WHAT IS REQUIRED —
Every entry is to be returned unchanged, and no picture is to be included.

RECORDS PROVIDED —
>>

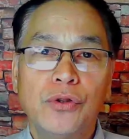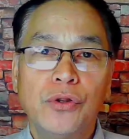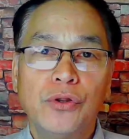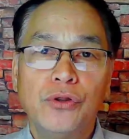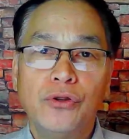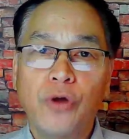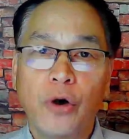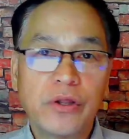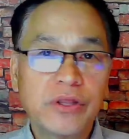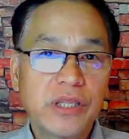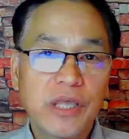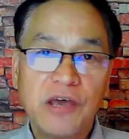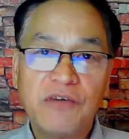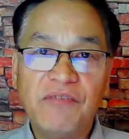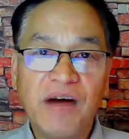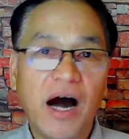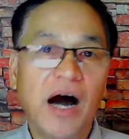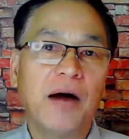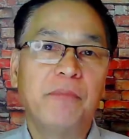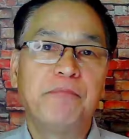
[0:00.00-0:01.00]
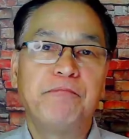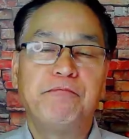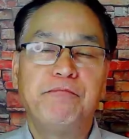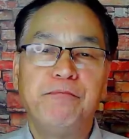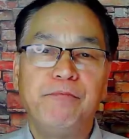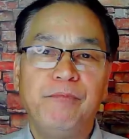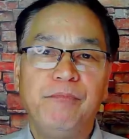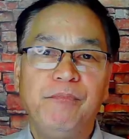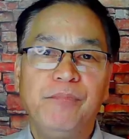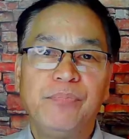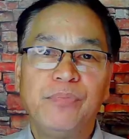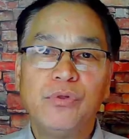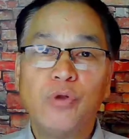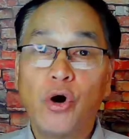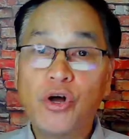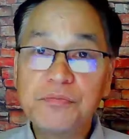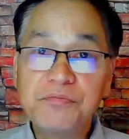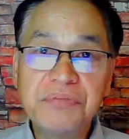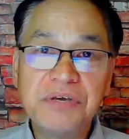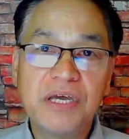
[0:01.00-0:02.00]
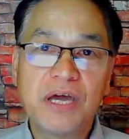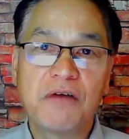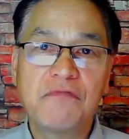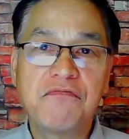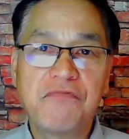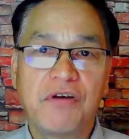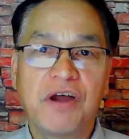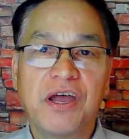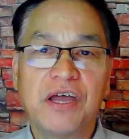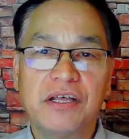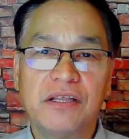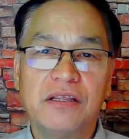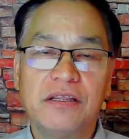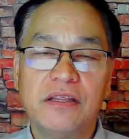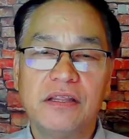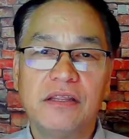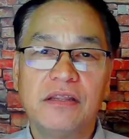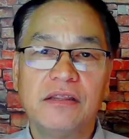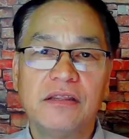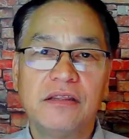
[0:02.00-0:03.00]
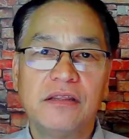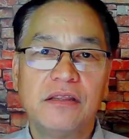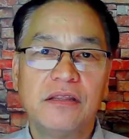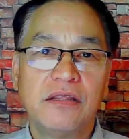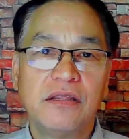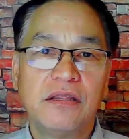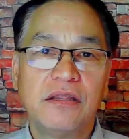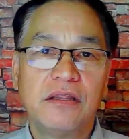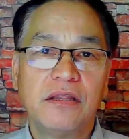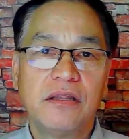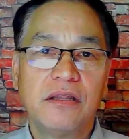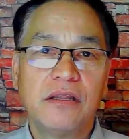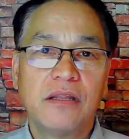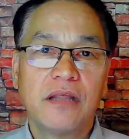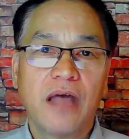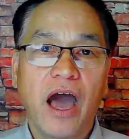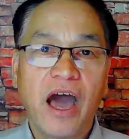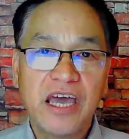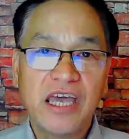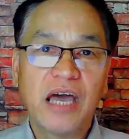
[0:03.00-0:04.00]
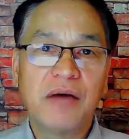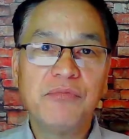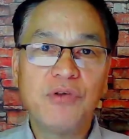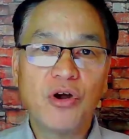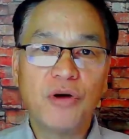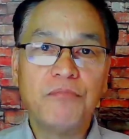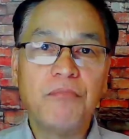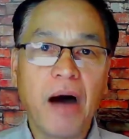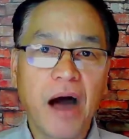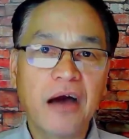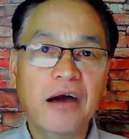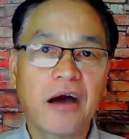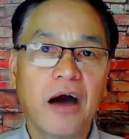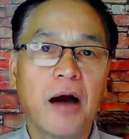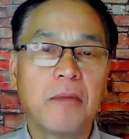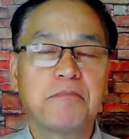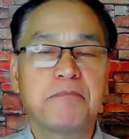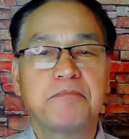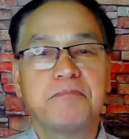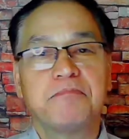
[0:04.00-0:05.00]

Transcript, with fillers: don't give up, don't be afraid, I am your backup.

<<

OUTPUT FOR THIS EXERCISE —
[0:00.00-0:01.00]
[0:01.00-0:02.00]
[0:02.00-0:03.00]
[0:03.00-0:04.00]
[0:04.00-0:05.00]

Transcript, with fillers: don't give up, don't be afraid, I am your backup.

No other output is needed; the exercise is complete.